In the US, different states, counties and municipalities have codified laws or ordinances and most minor violations are cited as civil infractions. Examples of these minor offenses are non-moving violations, defective vehicle equipment, improper vehicle equipment, seat belt and child-restraint seat violations, or insufficient license proof including registration and insurance.

What are the types of violations?

Traffic tickets are of three types:

  1. A moving violation like exceeding road speed limit, running a red light or stop sign and DWI/DUI
  2. Non-moving violation such as parking violation or illegal parking
  3. Strict liability offenses such as driving with broken or burned-out headlights, illegal U-turn, negligence to yield and parking without authorization in a handicap space.

What to do to beat traffic tickets?

When a traffic officer stops you for a violation, your attitude is your best defense.
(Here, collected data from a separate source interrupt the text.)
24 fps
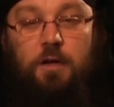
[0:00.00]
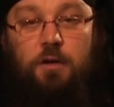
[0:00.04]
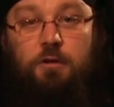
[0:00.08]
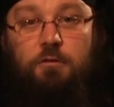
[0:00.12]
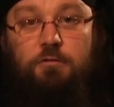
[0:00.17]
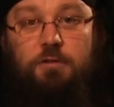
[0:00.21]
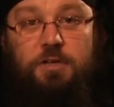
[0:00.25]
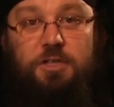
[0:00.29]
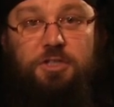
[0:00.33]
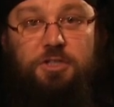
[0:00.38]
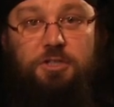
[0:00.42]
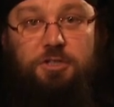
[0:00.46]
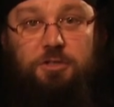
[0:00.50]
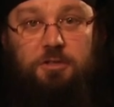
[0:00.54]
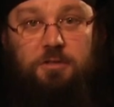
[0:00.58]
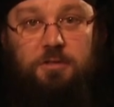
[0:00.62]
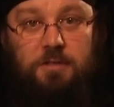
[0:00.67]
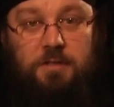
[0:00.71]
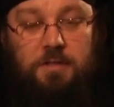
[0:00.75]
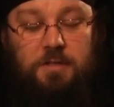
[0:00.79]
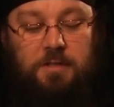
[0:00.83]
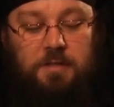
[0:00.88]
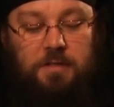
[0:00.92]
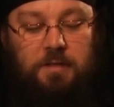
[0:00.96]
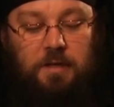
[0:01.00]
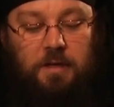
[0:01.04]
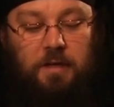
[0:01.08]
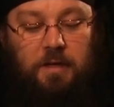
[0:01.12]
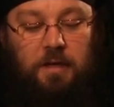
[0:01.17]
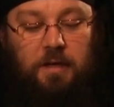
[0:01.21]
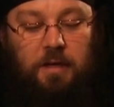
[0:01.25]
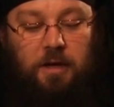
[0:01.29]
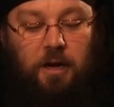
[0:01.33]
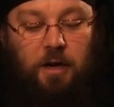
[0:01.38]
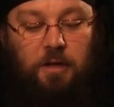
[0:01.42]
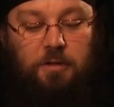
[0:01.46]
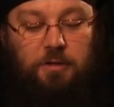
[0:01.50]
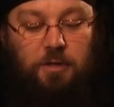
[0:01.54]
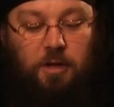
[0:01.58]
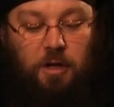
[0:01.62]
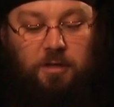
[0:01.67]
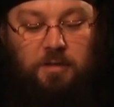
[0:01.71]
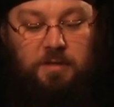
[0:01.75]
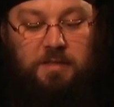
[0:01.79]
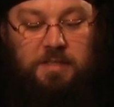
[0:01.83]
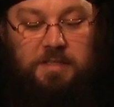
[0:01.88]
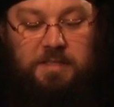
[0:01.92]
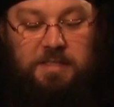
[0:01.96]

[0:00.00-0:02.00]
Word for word: Christians are notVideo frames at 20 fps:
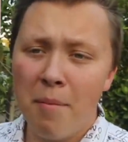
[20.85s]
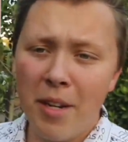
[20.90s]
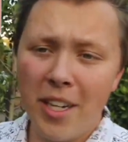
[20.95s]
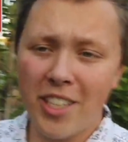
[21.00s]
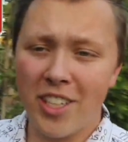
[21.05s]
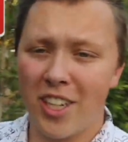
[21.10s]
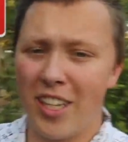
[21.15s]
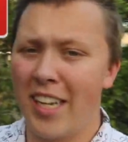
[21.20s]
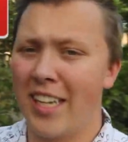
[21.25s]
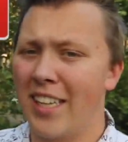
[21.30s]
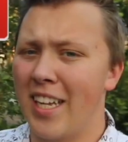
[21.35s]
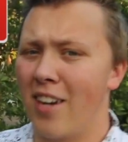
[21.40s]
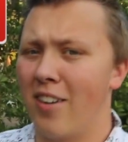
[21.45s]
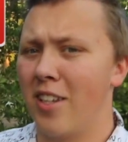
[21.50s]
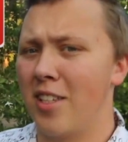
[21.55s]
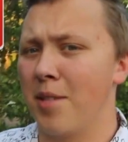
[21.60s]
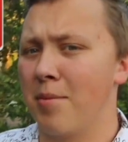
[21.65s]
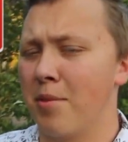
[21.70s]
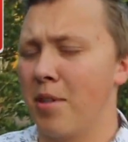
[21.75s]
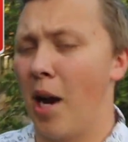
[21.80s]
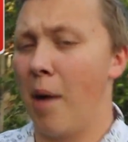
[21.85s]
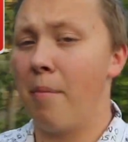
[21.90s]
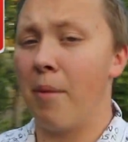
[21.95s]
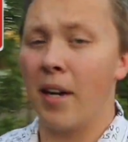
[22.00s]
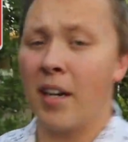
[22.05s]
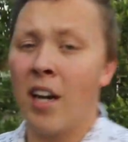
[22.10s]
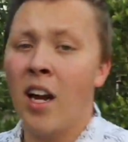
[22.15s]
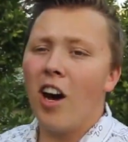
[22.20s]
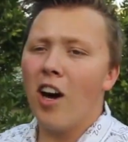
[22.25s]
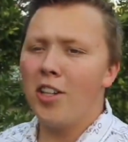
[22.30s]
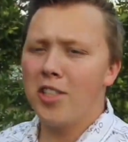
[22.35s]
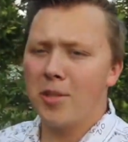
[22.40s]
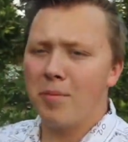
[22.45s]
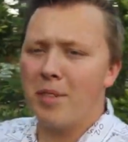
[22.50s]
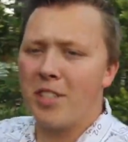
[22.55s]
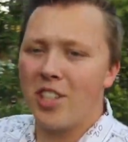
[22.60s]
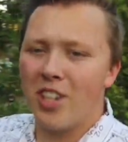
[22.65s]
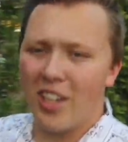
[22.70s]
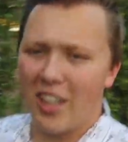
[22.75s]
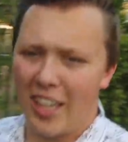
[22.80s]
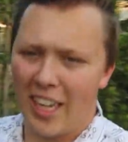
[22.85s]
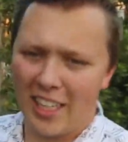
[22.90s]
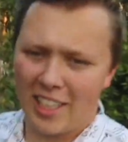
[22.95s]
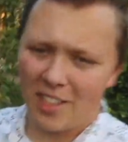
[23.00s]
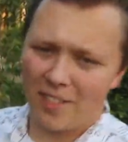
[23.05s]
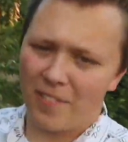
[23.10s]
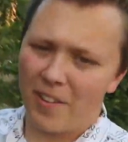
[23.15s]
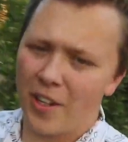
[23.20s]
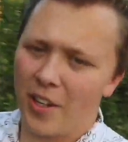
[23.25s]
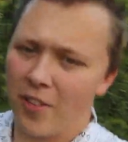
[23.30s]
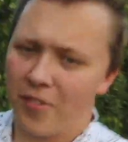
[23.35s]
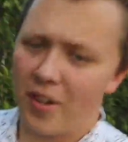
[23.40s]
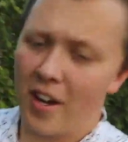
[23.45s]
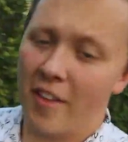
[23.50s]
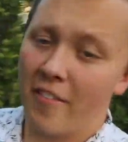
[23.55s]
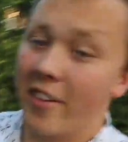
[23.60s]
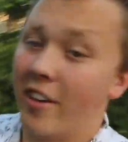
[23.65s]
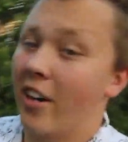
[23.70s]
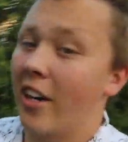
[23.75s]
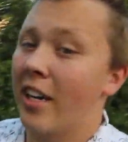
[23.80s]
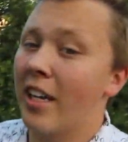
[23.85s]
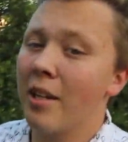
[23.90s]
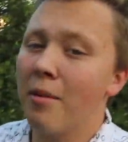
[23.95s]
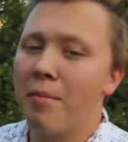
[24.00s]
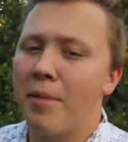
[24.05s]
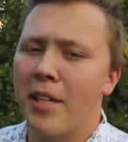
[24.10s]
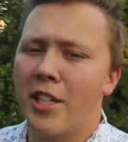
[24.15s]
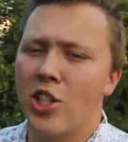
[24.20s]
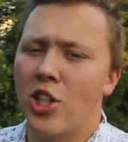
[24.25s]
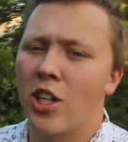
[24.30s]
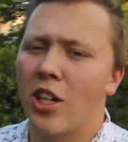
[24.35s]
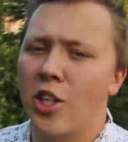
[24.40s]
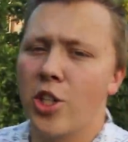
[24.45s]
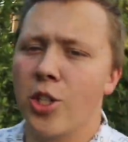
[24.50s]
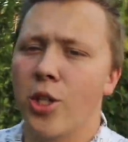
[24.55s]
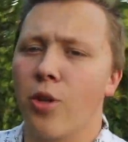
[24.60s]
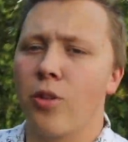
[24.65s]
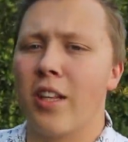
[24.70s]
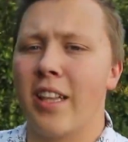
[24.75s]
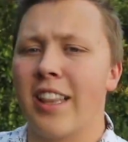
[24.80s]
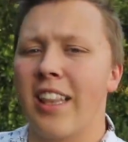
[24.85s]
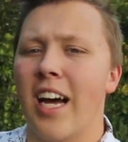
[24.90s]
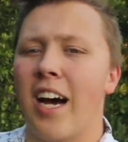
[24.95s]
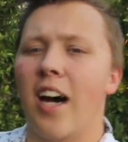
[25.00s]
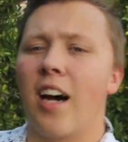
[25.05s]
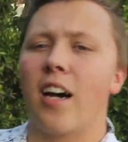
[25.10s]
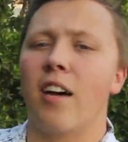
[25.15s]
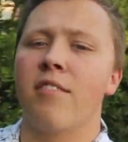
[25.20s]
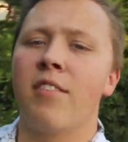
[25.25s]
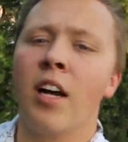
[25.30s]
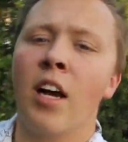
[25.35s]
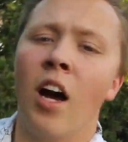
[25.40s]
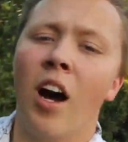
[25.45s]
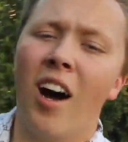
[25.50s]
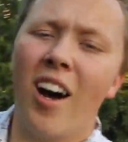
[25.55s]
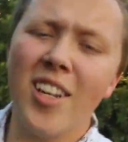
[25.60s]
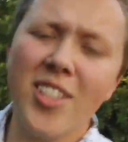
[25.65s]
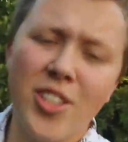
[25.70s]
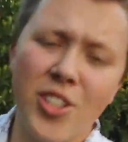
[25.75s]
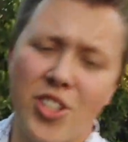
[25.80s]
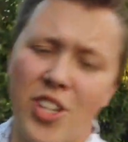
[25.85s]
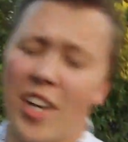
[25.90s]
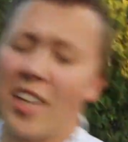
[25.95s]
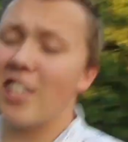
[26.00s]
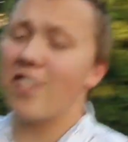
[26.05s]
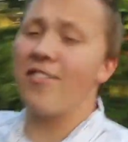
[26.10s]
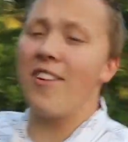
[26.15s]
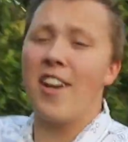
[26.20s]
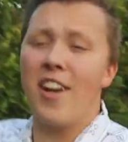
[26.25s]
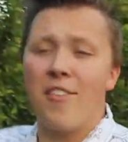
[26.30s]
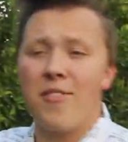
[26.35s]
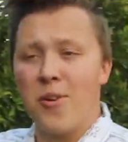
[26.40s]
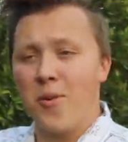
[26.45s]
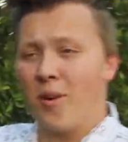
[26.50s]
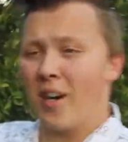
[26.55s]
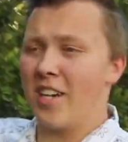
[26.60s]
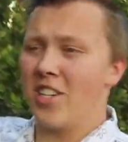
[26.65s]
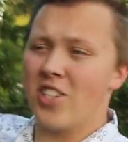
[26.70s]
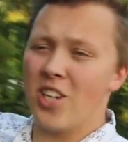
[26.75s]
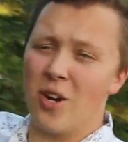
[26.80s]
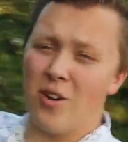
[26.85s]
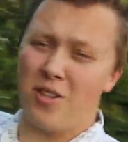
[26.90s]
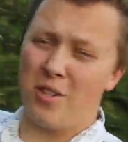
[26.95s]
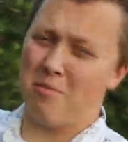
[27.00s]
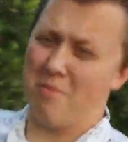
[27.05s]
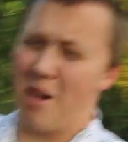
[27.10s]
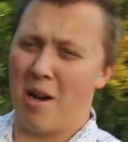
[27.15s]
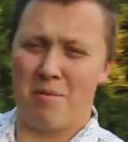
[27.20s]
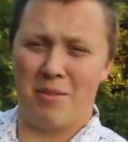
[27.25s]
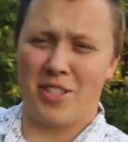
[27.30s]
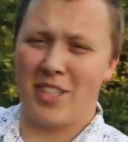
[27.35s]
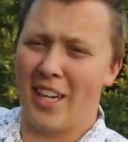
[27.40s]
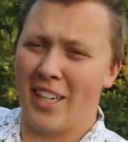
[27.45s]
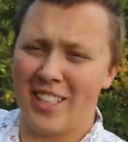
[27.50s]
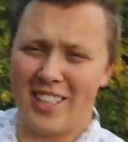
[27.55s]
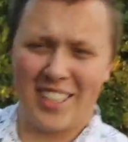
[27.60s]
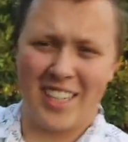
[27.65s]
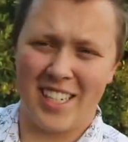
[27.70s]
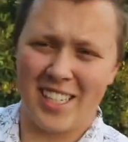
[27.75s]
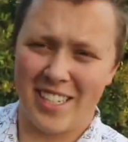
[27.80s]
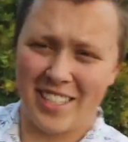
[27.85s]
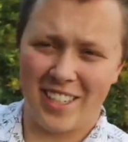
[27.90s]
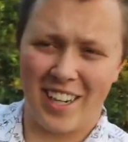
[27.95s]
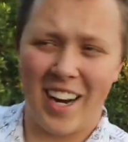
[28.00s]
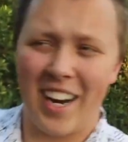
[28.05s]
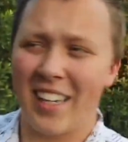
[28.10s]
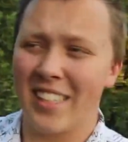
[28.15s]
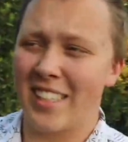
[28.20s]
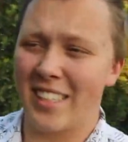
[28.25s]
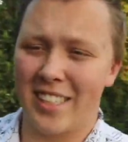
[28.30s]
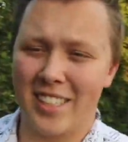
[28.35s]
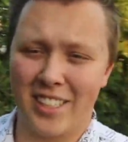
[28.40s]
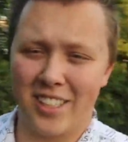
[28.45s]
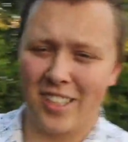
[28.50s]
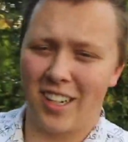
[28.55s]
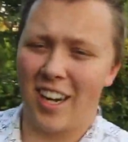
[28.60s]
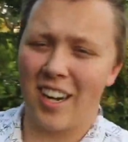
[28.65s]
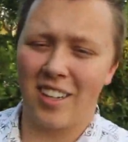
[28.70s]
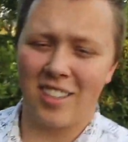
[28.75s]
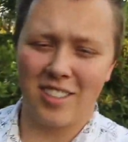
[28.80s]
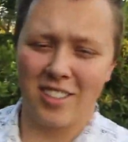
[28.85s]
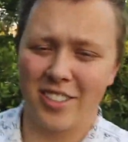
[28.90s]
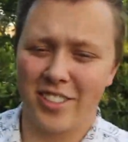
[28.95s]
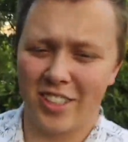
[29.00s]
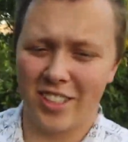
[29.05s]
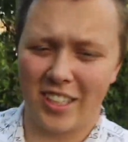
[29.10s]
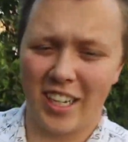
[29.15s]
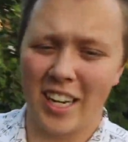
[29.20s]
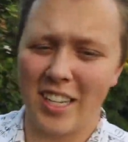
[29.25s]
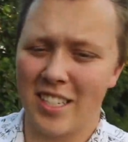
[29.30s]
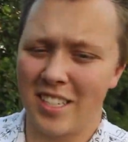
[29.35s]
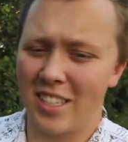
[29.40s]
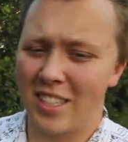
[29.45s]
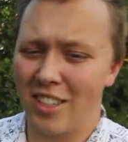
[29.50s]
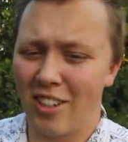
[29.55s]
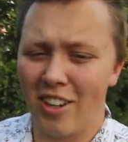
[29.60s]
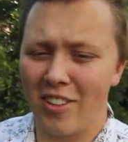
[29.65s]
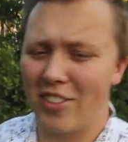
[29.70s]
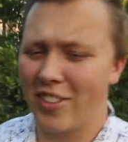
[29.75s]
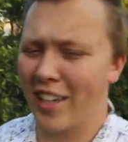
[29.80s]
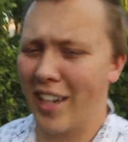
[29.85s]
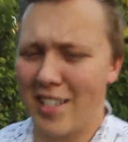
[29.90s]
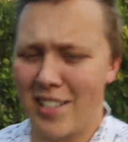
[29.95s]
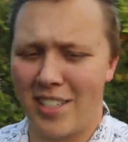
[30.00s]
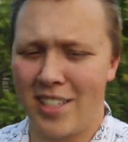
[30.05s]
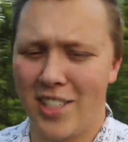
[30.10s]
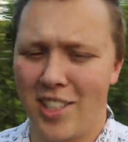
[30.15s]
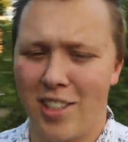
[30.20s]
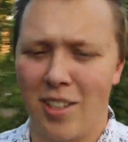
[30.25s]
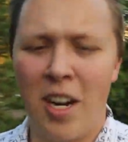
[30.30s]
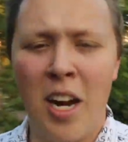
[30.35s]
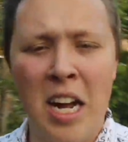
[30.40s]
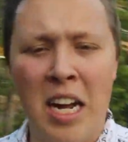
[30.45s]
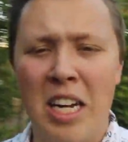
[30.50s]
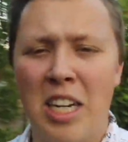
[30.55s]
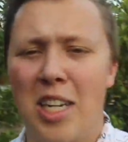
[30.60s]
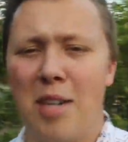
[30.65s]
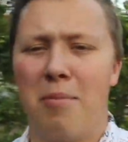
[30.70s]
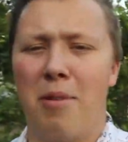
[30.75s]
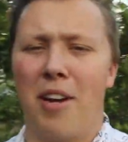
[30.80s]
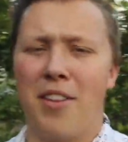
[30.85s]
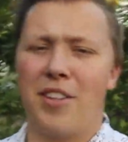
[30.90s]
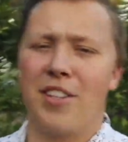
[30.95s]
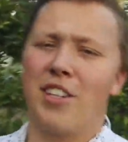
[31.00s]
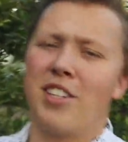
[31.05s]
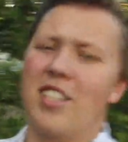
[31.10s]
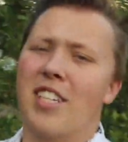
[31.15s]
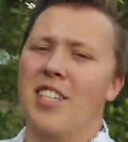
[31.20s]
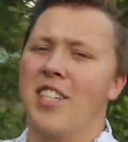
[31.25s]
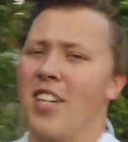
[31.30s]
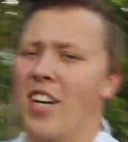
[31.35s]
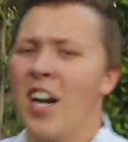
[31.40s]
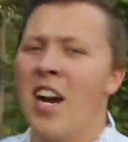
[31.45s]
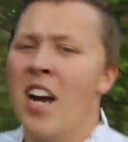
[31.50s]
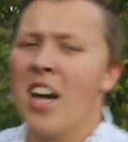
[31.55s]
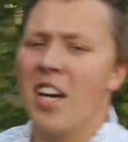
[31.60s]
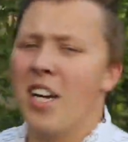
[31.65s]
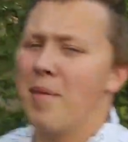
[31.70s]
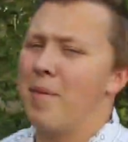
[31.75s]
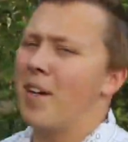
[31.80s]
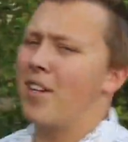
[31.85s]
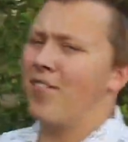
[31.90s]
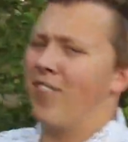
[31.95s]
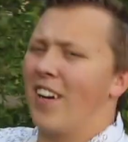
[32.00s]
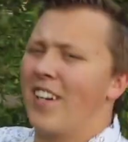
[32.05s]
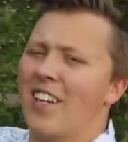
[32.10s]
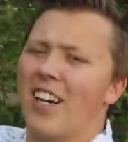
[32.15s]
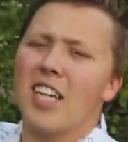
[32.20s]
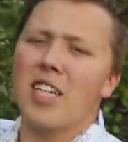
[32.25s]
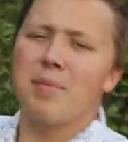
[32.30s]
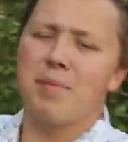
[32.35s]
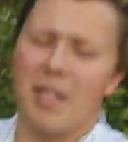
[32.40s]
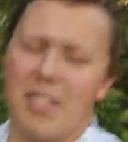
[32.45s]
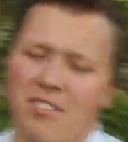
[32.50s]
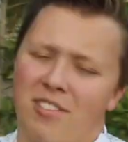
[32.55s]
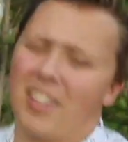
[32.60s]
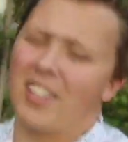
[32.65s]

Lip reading: be sure to hit that red subscribe button. Also, be sure to like this video if you haven't already, and be sure to show the love. Also, share this video if you want. Share it with your moms, your dad, your cousins, your aunties, your uncles, your cousins, your other cousins, your brother, your sister, your best friend, your ex-best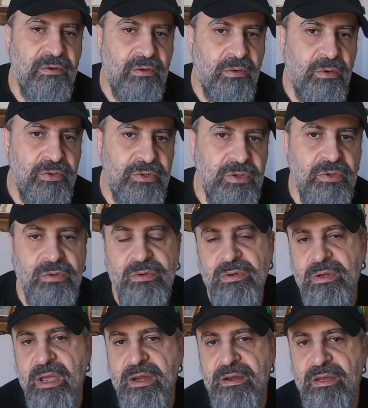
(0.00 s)
audio
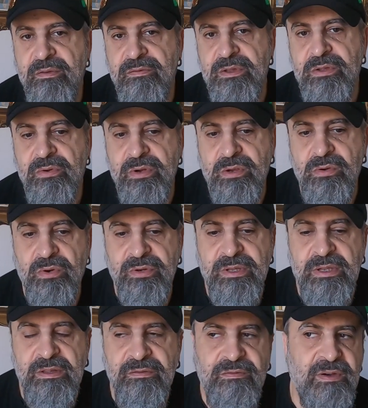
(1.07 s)
and uh, video
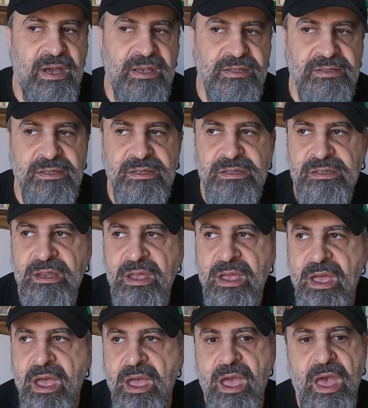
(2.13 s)
recording devices,
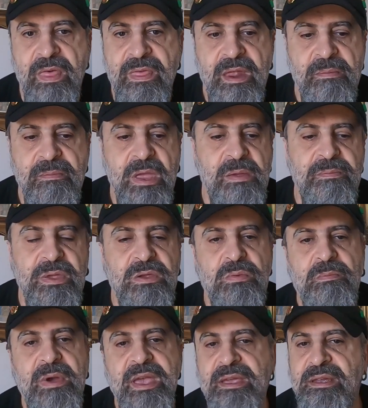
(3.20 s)
and then maybe you
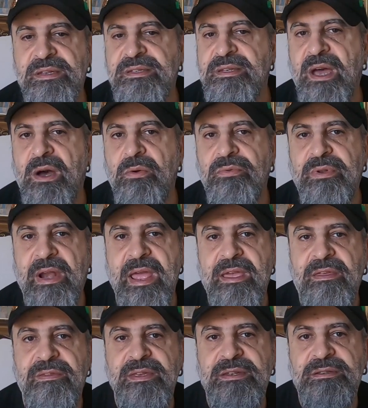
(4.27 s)
make a sound
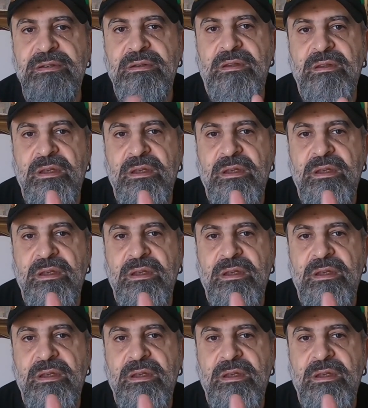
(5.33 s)
like this,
  • Be polite. Always be respectful. Show submissiveness and humility. Do not act arrogant. Aggressiveness and fighting with the police officer will just get you more in trouble. It is good if you roll down your window and put your hands on the steering wheel. Do not attempt to move as this might make the police officer more suspicious.
  • Let the officer finish the basics. Wait for him to ask you questions. As standard questions, he will ask “Do you know why I stopped you?” and your answer should be politely “No, officer I don’t.” The second question is “Do you know how fast you are going?” You can answer any of the following: (a) “I’m not sure, officer.” (b) “I think, it’s my speed limit.” (c) “I wasn’t speeding, I checked my speedometer right before you stopped me.” Then, he will usually ask for your driver’s license and car registration. Hand him whatever he asks for.
  • Do not accept guilt. Simply answer “yes” or “no” to his questions. If you have established rapport, you can ask for mercy or consideration. Make it sincere and let him see that this is very important for you. However, when he finally gives you a ticket for your offense, don’t argue. Your argument may be used against you in court.
  • Follow court guidelines. Usually traffic tickets are tried by mail. You can submit a letter claiming your innocence and the police officer will also do the same. Traffic police don’t bother to do the paperwork, so you can win by default. If you lose, however, you can ask for an in-person trial and request for traffic school or pay penalties or fine.
  • Plead your case. As mentioned earlier, plead as “not guilty”.  When you do, you will be assigned to a court to continue with the trial. There are instances when the officer may not show up. So again you win because the case may be dismissed. However, in many cities with a large turnout, the judge can decide to simply reduce your offense to lesser charges by reducing points on your driving records, or in county ordinances, no points will be placed on your record.